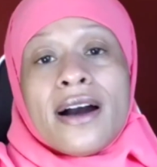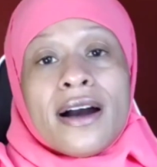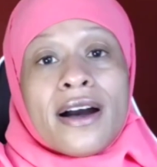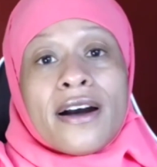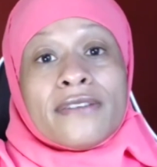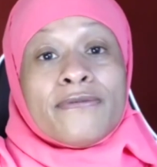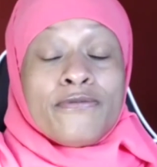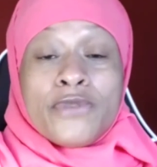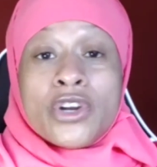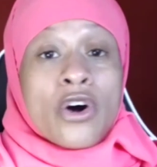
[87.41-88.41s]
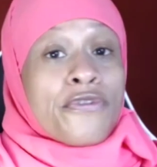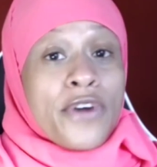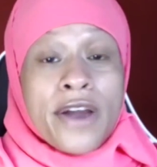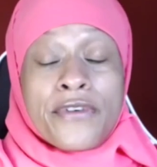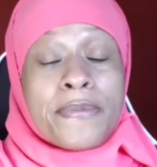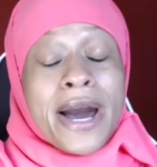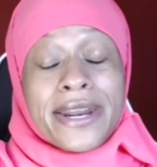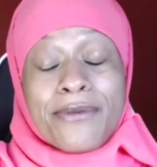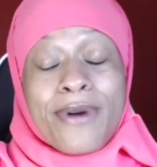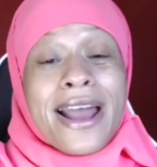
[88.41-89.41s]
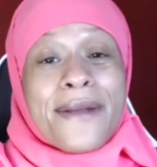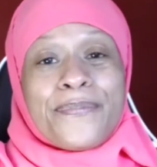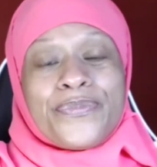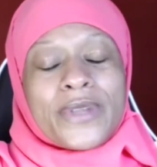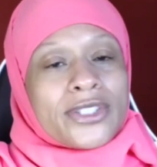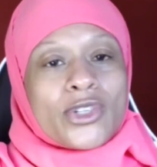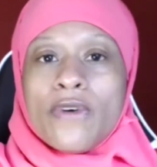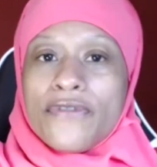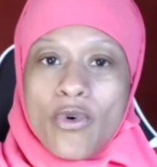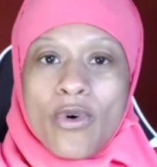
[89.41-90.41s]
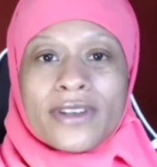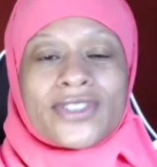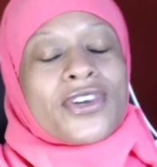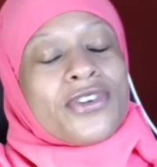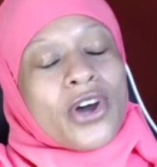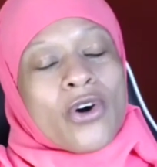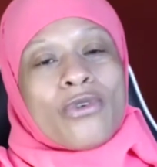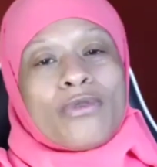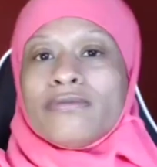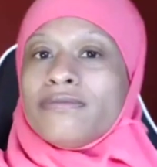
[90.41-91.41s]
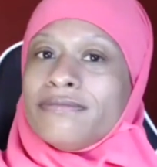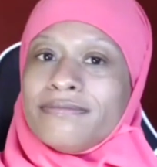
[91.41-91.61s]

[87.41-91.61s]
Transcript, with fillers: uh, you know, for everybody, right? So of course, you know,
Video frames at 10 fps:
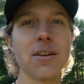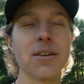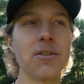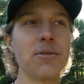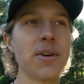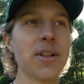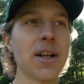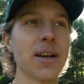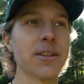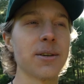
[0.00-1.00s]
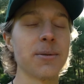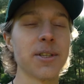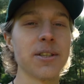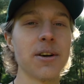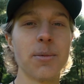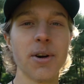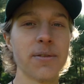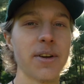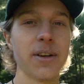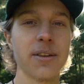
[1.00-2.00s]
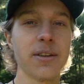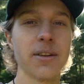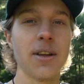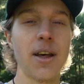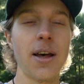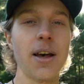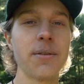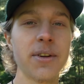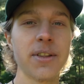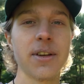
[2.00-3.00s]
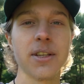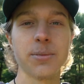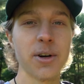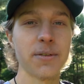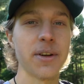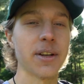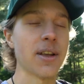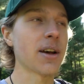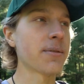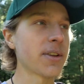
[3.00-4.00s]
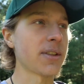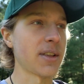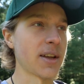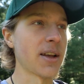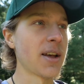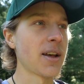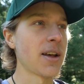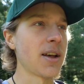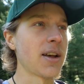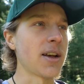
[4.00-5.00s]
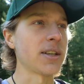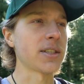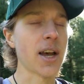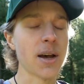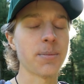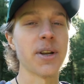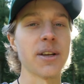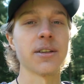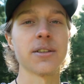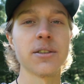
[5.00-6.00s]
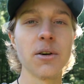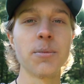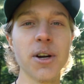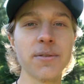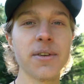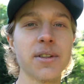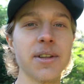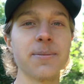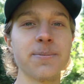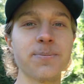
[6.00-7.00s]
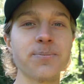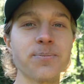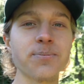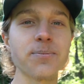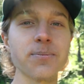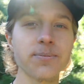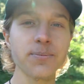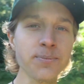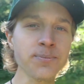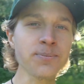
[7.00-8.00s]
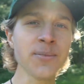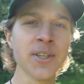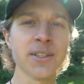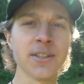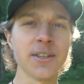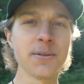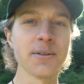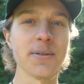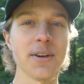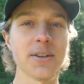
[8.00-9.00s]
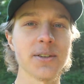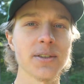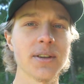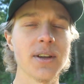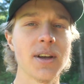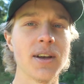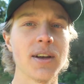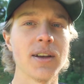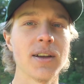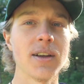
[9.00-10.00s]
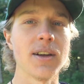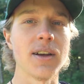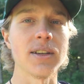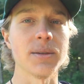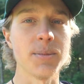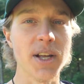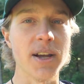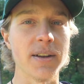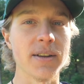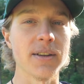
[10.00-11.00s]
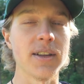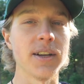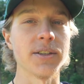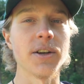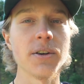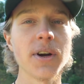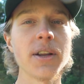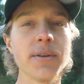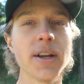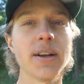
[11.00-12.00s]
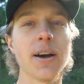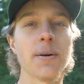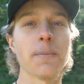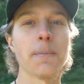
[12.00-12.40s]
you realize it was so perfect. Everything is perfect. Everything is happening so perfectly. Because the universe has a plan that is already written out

◇ ◇ ◇ ◇

** HOW TO COMPLETE THIS TASK **
From the line holding "[8.00-9.00s]" to the final line of the data above, give each line again exactly, both ends included, and drop the pictures.

** OUTPUT BELOW **
[8.00-9.00s]
[9.00-10.00s]
[10.00-11.00s]
[11.00-12.00s]
[12.00-12.40s]
you realize it was so perfect. Everything is perfect. Everything is happening so perfectly. Because the universe has a plan that is already written out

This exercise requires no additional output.